Nammal Group was named by Malkani and Mahmood (2016) for Eocene Nammal and Sakesar
formations. It is equivalent to Laki Group of southern Kirthar basin and Ghazij Group of Sulaiman
basin and northern Kirthar basin.
Nammal Formation was named as Nammal limestone and shale of Gee (in Fermor, 1935) was
named after the Nammal gorge in western Salt Range. It consists of shale, marl and limestone of
Early Eocene.
Sakesar Formation was named after the Sakesar peak in the Salt Range by Gee (in Fermor, 1935).
It consists of dominant limestone with subordinate marl of Early Eocene age. The formation has
yielded a rich assemblage of forminifers, mollusks and echinoids revealing its age as Early Eocene
(Cheema et al. 1977). Margala Hill limestone is considered as synonym of Sakesar formation/
limestone due to its lateral facies and same basin and also same age (Malkani and Mahmood 2016a).
Panoba Group was named by Malkani and Mahmood (2016) for the Panoba, Chashmai, Gurguri,
Shekhan, Bahadurkhel salt and Jatta gypsum. It is equivalent to Laki Group of southern Kirthar
basin and Ghazij Group of Sulaiman basin and northern Kirthar basin.
Panoba Formation (=Shaheed Ghat Formation of Sulaiman and Kirthar basins) was named after
Panoba village by Eames (1952) and it consists of greenish grey shale with occasional beds of
sandstone and limestone of Early Eocene age. Here it is considered as Panoba Formation.
Chashmai Formation (=Toi Formation of Sulaiman and Kirthar basins) is named by Tanoli et al.
(1993) after Chashmai Algad (330 06’ 45’’: 700 47’) about 1.5km northeast of Chashmai village
which is located 8km WNW of Latambar Village on Bannu-Kohat road. It consists of sandstone and
green shale. According to its stratigraphic position, its age can be considered as Early Eocene.
Gurguri Formation (=Kingri Formation of Sulaiman and Kirthar basins) was named by Wells
(1984) after Gurguri, in the west-central part of Kohat area. It consists of sandstone and brown shale
of Early Eocene age.
Shekhan Formation (=Drug Formation of Sulaiman basin and Sakesar/Margala Hill limestone of
Potwar and Hazara basins) was named after Shekhan Nala as Shekhan limestone by Davies (1926b)

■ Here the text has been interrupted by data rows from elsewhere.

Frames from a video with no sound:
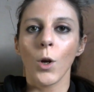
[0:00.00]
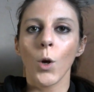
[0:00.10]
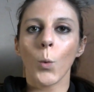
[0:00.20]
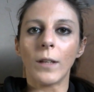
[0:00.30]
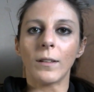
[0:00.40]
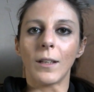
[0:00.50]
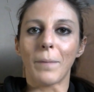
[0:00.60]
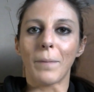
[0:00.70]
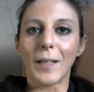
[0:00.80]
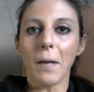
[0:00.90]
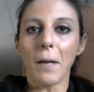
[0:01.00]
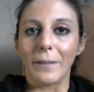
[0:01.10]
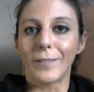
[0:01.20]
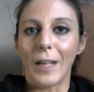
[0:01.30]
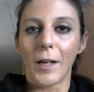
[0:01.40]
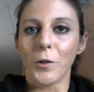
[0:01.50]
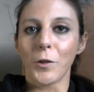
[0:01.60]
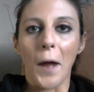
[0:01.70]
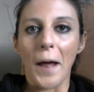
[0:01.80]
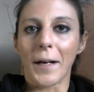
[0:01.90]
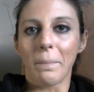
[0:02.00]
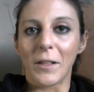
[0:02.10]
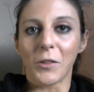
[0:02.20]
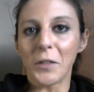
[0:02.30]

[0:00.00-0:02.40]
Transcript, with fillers: quindi praticamente non hai capito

and as formation by Cheema et al. (1977). It consists of limestone, shale and sandstone. It consists of
larger foraminifers, corals, mollusks and echinoids. Nagappa (1959) and Pascoe (1963) reported
foraminifers such as Alveolina oblaonga, Assilina daviesi, A. laminose, Nummulites atacicus, and
Orbitolites complanatus. These fossils indicate an Early Eocene age.

44
Bahadurkhel Salt was named after Bahadurkhel salt Quarry by Meissner et al. (1968) for the Kohat
saline series of Gee (1945). It consists of white salt and the upper salt is grey to black due to
bituminous coating with fetid odour. It is Early Eocene.

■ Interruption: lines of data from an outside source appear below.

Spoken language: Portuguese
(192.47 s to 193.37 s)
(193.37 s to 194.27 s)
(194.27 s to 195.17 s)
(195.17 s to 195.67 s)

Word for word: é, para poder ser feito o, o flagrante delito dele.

Jatta Gypsum was named after Jatta Gypsum Quarry by Meissner et al. (1968) for the upper part of
Kohat series by Gee (1945). It consists of gypsum and some clay partings. It is Early Eocene age.
Kahan Group was first introduced by Khan (2009) in his Geological map of 39 G (1 0 sheet). The
type section was designated by Malkani (2010g) near the village of Kahan. In Kohat sub basin the
Kahan Group consists of Habib Rahi, Domanda, Pirkoh and Drazinda formations. The Kahan Group
is equivalent to Kuldana Group of Potwar sub basin and Kirthar Group of Kirthar basin.

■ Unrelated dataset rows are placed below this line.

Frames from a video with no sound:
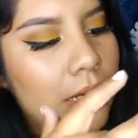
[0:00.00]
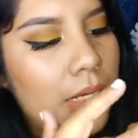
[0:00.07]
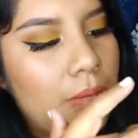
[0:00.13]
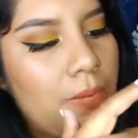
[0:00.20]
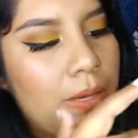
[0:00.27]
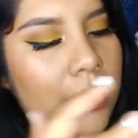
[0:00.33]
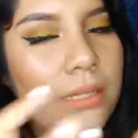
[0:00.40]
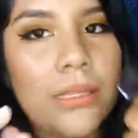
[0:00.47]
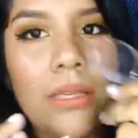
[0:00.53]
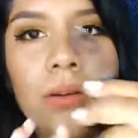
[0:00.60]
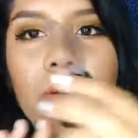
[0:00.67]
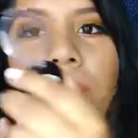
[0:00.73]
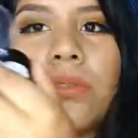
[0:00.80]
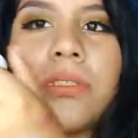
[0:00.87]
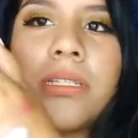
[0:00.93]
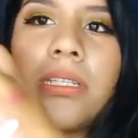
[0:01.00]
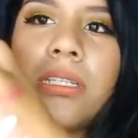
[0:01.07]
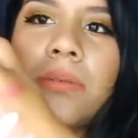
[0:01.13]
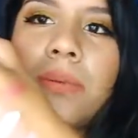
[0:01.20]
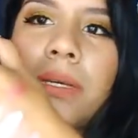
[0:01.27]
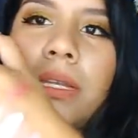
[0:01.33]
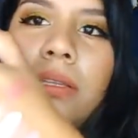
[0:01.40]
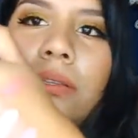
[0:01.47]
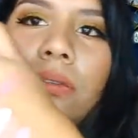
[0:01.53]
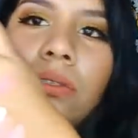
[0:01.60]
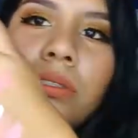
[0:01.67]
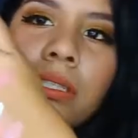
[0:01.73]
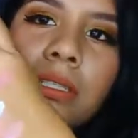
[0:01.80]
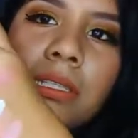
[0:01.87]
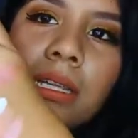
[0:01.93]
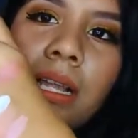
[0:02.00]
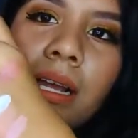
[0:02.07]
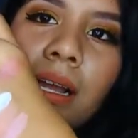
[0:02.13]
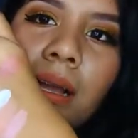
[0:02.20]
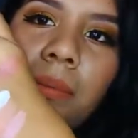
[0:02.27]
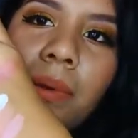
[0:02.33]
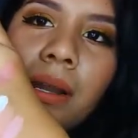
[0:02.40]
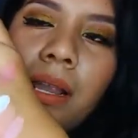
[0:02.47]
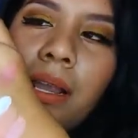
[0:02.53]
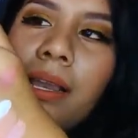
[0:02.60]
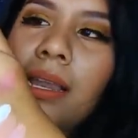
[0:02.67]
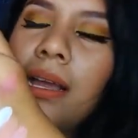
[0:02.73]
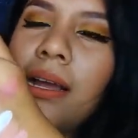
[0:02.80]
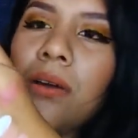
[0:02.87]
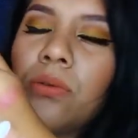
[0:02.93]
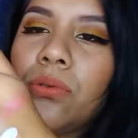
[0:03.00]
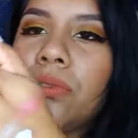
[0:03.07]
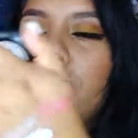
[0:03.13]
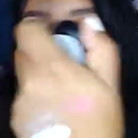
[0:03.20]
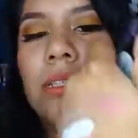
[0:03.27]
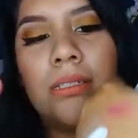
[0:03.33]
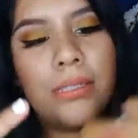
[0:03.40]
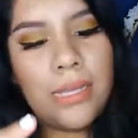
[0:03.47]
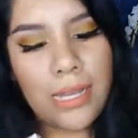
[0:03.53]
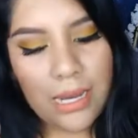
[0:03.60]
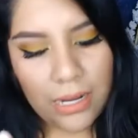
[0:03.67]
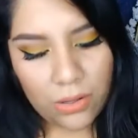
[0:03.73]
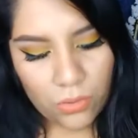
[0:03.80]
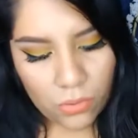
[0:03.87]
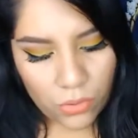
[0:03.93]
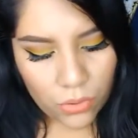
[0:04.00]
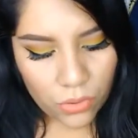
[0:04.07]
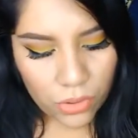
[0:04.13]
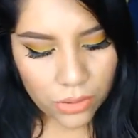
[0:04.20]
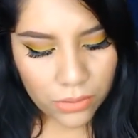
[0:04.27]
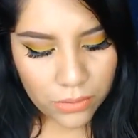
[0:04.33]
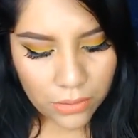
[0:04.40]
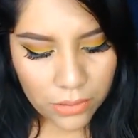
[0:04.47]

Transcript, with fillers: Y vean, quiero que ustedes vean, no sé si la cámara le haga justicia al color.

Habib Rahi Formation was initially named as Habib Rahi limestone by Tainsh et al. (1959). The
reference section (lat. 390 37’ 50’’N; long. 700 14’E) was mentioned by Hemphill and Kidwai
(1973). But the grid of type locality (lat. 290 06’ 10’’N; long. 690 02’ 30’E) located in the Vicinity of
Dera Bugti town in the southern limb of Pir Koh anticline is first time reported by Malkani (2010g).
It consists of limestone, shale and marl. The age of Habib Rahi Formation is Early Middle Eocene. It
also includes the Kohat formation and its Kaladhand (limestone with some shale) and Sadkhel (shale
with subordinate limestone) members. The lower contact with Jatta gypsum and Shekhan formation
and upper contact with Domanda Formation is conformable. It is late Early to Middle Eocene.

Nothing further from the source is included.